Recently, a leader of one of the Protestant Churches in Dublin said to me that all our Churches were now wearing clothes which had been tailored for us when we were fatter. The answer to today’s real religious challenges is not to seek more fashionable clothes to make us look better, or to follow the trends of the moment. We need functional clothes of the right fit for the current realities which we have to face.
While a traditionally Catholic country, Ireland does not have a proportionate level of theological research. School catechesis, despite the goodwill of teachers, does not produce young Catholics prepared to join in the Christian community. Sometimes, after 15 years of catechesis, young people remain theologically illiterate. There are no forums for reflection on the relationship between faith and life, like for example the Catholic academies in many German dioceses. There is a not a serious Catholic press, at the level of Catholic newspapers in France and Italy. There are few writers who would present themselves as Catholic.
We do have many people ready to comment on Church events, not infrequently in a sensationalist manner with little knowledge of the nature of the Church.
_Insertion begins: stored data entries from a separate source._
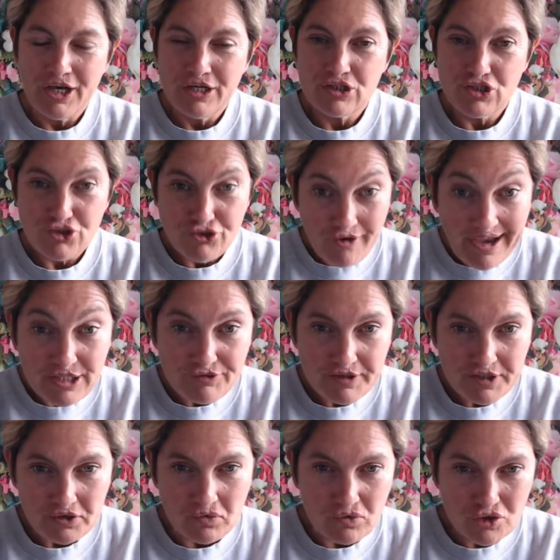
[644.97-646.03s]
Stress
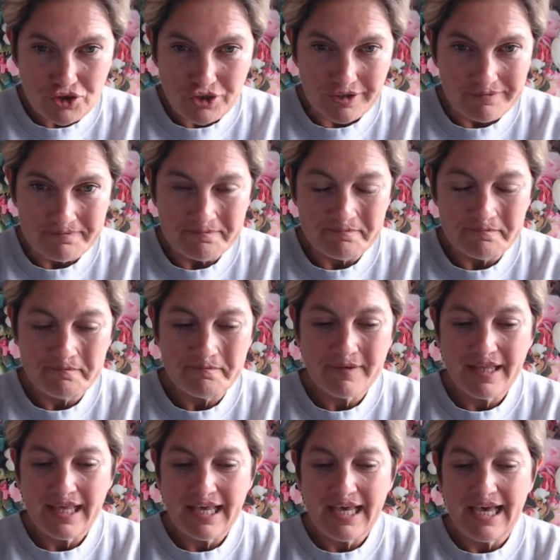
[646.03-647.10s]
reduction.
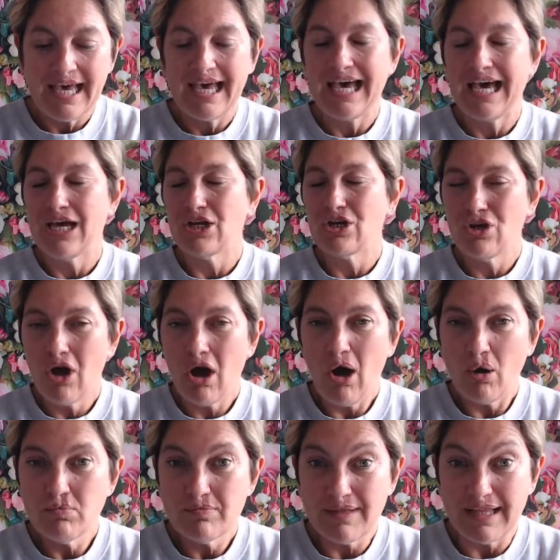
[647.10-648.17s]
Not
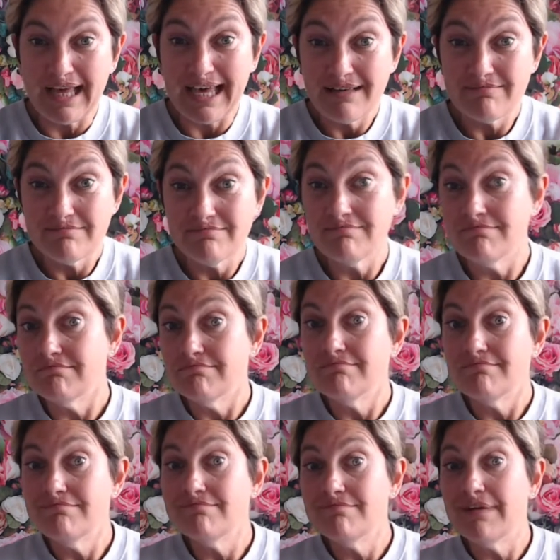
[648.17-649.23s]
only
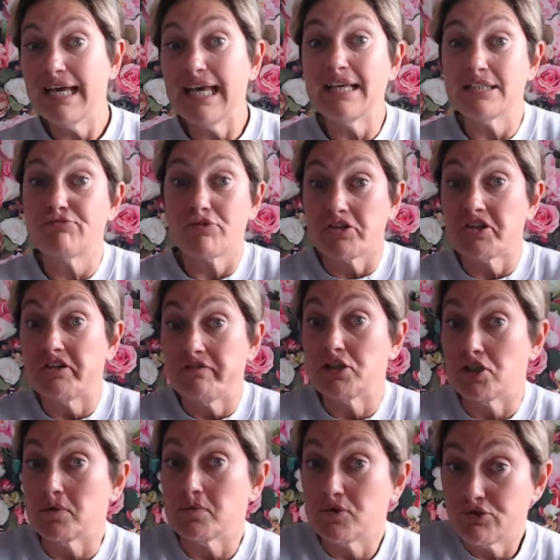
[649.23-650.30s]
it's going to
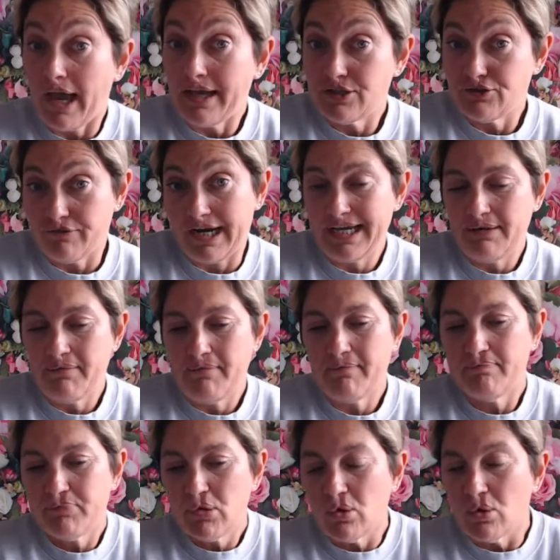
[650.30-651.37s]
reduce stress, right?
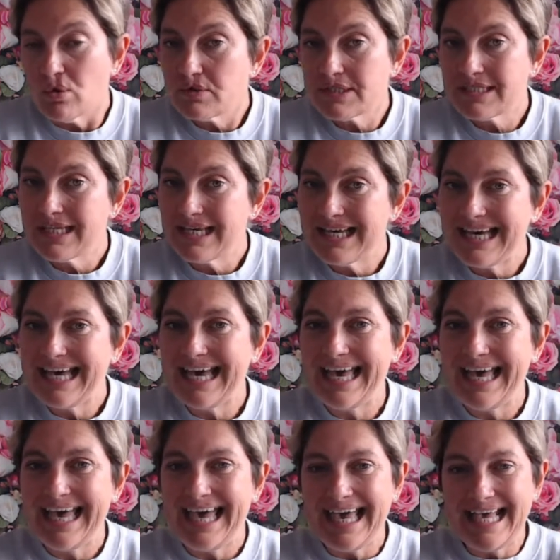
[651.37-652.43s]
But
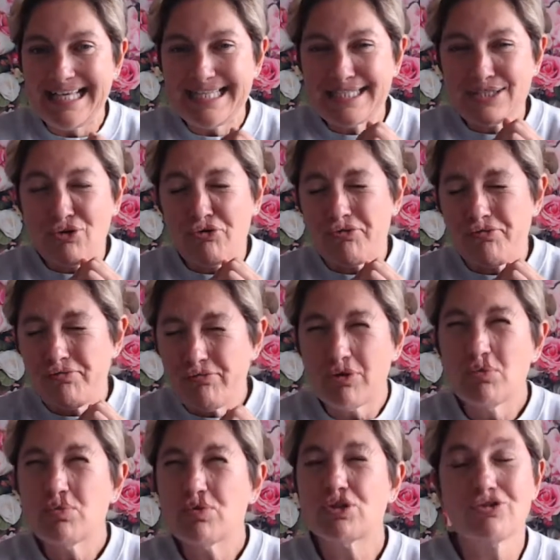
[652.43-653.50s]
it's
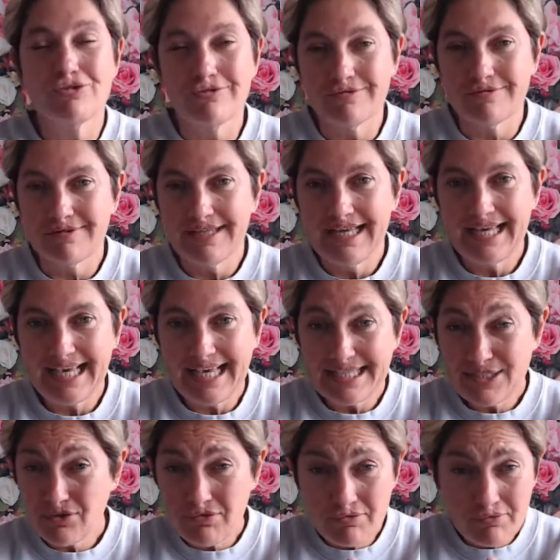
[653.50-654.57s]
crucial.
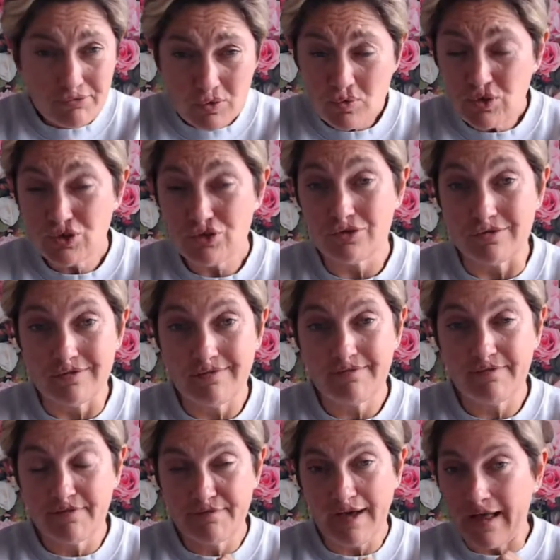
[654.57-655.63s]
It's crucial
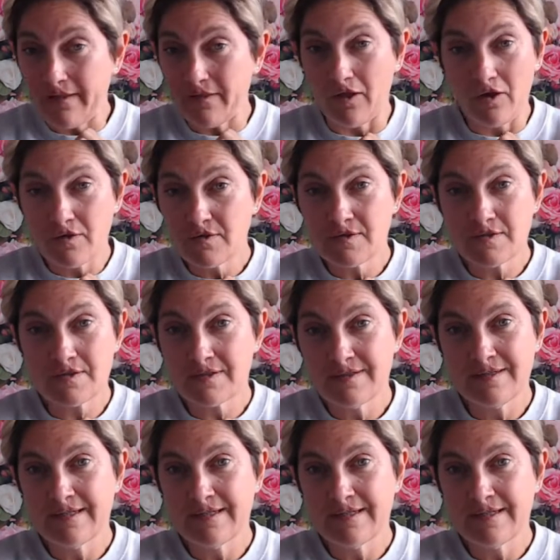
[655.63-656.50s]
for fat loss.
I do not deny the right to criticise the conduct of the Church and of the clergy, and I am not speaking here only of people critical of the Church.
There is a tendency on the part of Catholic commentators to sensationalism, to underestimating the depth of the crisis of faith, and to thinking that everything can be solved by simple media strategies. If the crisis in the Irish Church were only a crisis of media strategies, then it would be enough to turn to some guru or other.
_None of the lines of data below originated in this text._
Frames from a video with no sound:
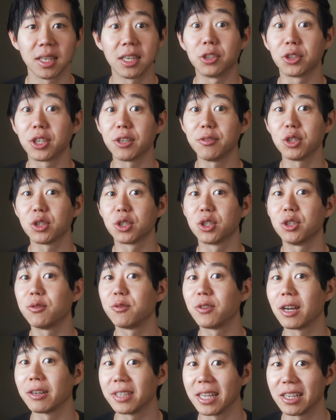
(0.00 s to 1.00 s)
It'll give you a good
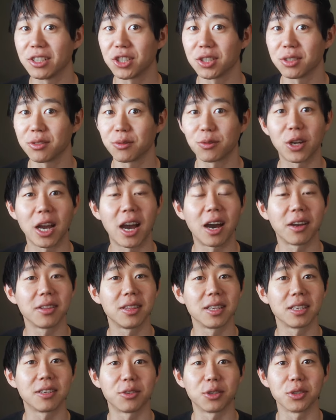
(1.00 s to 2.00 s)
foundation for how to
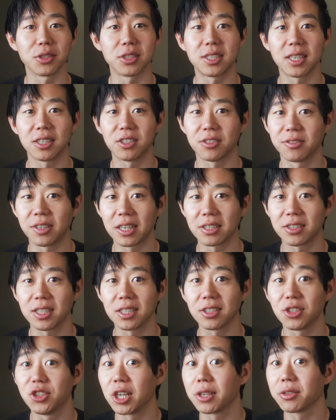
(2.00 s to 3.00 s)
think of early-stage
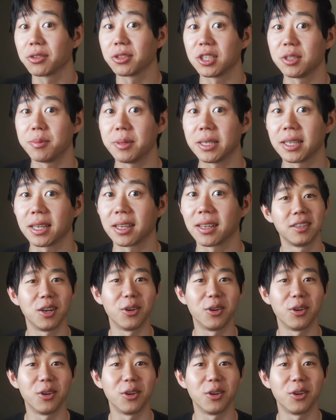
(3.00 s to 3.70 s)
investing, generally speaking.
If the solution to the crisis in the Church in Ireland were only of structural reform, then it would be enough to turn a group of management consultants. If however the crisis of the Church in Ireland is a crisis of faith, it is necessary to turn to the word of God and to persons of true and mature faith.
Newman's idea was to form, in a Catholic university, Catholics capable of living and witnessing their faith in life, even in a world not always favourable to the concept of faith.
Newman’s attempt having failed, the Church in Ireland resorted to a project which lacked the sense of urgency of a rigorous encounter between faith and reason, and which placed its hope above all on the strength of an inherited Catholic culture. Seen nowadays, the fundamental presuppositions of such a project are fragile. It is necessary to revert to Newman’s ideas and to create in young people a new sense of Catholic faith.
I see here a role for Catholic movements, especially those which form the young in the true dimensions of personal and ecclesial faith, through the integration of prayer, of a personal knowledge of Jesus through the Sacred Scriptures, and of critical reflection on personal and professional life as a service to society.
The challenge is great, but also urgent. This year alone, I have circulated 250,000 copies of the Gospel of St. Luke to families. It is an attempt to renew Biblical pastoral life in the diocese. The initiative was well received, but has not yet had the desired success, because the ability to make a meditative reading of the Gospels has been lost between clergy and laity, and indeed teachers of this type of spirituality are lacking.
I do not wish be too negative in my assessment of the situation in Ireland. I have already referred to good priests. There are religious men and women who give notable witness of faith and charity. Among the laity, there is a thirst for faith formation. However, very often the vision of Church reform is seen through a secularised lens.
Newman hoped that the university would generate Catholics not only with a passion for science, but also with a passion for truth — those "educated people, but also good Christians”. He dreamed of a generation of Irish Catholics who could take their place in public without being ashamed of their belief in the value of the contribution of their own faith to society.
Ireland today — and not just Ireland — needs people so inspired by Newman’s vision on the relationship between faith and reason.